The science around dog behavior is growing all the time. One of the most exciting areas of enquiry is in comparing domestic dogs with wild canids, to try to get a glimpse into how dogs have diverged and specialized because of human involvement in their lives. That’s what Kathryn Lord, PhD, will be talking about on Saturday afternoon at IAABC 2017. Her synopsis is below:

Wolves hunt sheep, while some dogs herd them and still others guard them and yet dogs’ and wolves’ genomes differ by only 0.2%. So what accounts for these large behavioral differences? It has long been hypothesized that these difference in behavioral expression is due to a change in the timing of the onset of motor patterns (units of behavior), during early play. The aim of this study was to characterize and compare the development of foraging motor patterns in wolves and two breeds of dogs selected for different modifications of the adult wolf foraging behavior (Border collies and schutzhund German shepherds).

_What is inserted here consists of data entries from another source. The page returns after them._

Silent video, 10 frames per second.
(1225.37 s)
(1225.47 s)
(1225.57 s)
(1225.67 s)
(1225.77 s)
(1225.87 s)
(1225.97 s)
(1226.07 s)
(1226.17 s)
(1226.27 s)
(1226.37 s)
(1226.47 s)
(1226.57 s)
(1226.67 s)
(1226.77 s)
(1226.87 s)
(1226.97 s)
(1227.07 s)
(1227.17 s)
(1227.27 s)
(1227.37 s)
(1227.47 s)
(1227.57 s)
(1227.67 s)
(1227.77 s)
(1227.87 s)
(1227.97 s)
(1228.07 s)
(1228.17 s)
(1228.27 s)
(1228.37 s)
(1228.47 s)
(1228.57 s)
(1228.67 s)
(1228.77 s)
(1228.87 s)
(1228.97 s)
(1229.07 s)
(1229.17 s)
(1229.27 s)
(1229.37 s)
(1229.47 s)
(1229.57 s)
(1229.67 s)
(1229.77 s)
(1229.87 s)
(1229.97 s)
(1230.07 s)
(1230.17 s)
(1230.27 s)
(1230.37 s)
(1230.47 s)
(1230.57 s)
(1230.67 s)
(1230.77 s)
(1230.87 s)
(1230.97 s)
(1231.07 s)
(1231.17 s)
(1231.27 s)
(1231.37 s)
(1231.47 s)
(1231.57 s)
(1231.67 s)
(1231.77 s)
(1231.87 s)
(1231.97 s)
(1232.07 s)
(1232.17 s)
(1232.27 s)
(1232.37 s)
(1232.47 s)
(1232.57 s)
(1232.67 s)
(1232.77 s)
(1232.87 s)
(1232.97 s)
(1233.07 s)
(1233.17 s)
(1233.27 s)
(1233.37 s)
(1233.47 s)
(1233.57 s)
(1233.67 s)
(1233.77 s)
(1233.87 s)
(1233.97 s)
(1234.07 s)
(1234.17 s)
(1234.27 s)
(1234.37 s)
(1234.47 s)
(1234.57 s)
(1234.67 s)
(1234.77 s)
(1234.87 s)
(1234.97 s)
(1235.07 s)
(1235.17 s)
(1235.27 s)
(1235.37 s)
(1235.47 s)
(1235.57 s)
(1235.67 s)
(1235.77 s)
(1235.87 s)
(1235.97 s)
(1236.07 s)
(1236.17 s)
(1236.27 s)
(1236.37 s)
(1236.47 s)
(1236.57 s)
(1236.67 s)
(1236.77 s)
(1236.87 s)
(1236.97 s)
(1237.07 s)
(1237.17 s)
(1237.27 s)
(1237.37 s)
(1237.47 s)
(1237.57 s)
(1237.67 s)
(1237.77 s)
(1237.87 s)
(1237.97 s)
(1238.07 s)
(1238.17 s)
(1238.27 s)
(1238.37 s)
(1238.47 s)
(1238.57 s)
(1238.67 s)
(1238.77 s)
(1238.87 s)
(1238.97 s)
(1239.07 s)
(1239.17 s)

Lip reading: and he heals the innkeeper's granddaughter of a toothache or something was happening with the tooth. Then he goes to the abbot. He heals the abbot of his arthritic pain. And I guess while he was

The frequency of the adult foraging motor patterns including “orient”, “eye”, “stalk”, “chase” and “grab-bite” were recorded in 11 wolves, 13 Border collies and 28 German shepherds from two to eight weeks of age. The onset, frequency, and sequencing of each motor pattern over the seven-week period was compared across wolves, border collies and German shepherds.

The results demonstrate that the timing of onset of adult motor patterns varies between dogs and wolves. However, this variation alone does not fully explain the behavioral differences we see between dog breeds. The data suggest that environment also plays an important role in the development of species-typical behavior.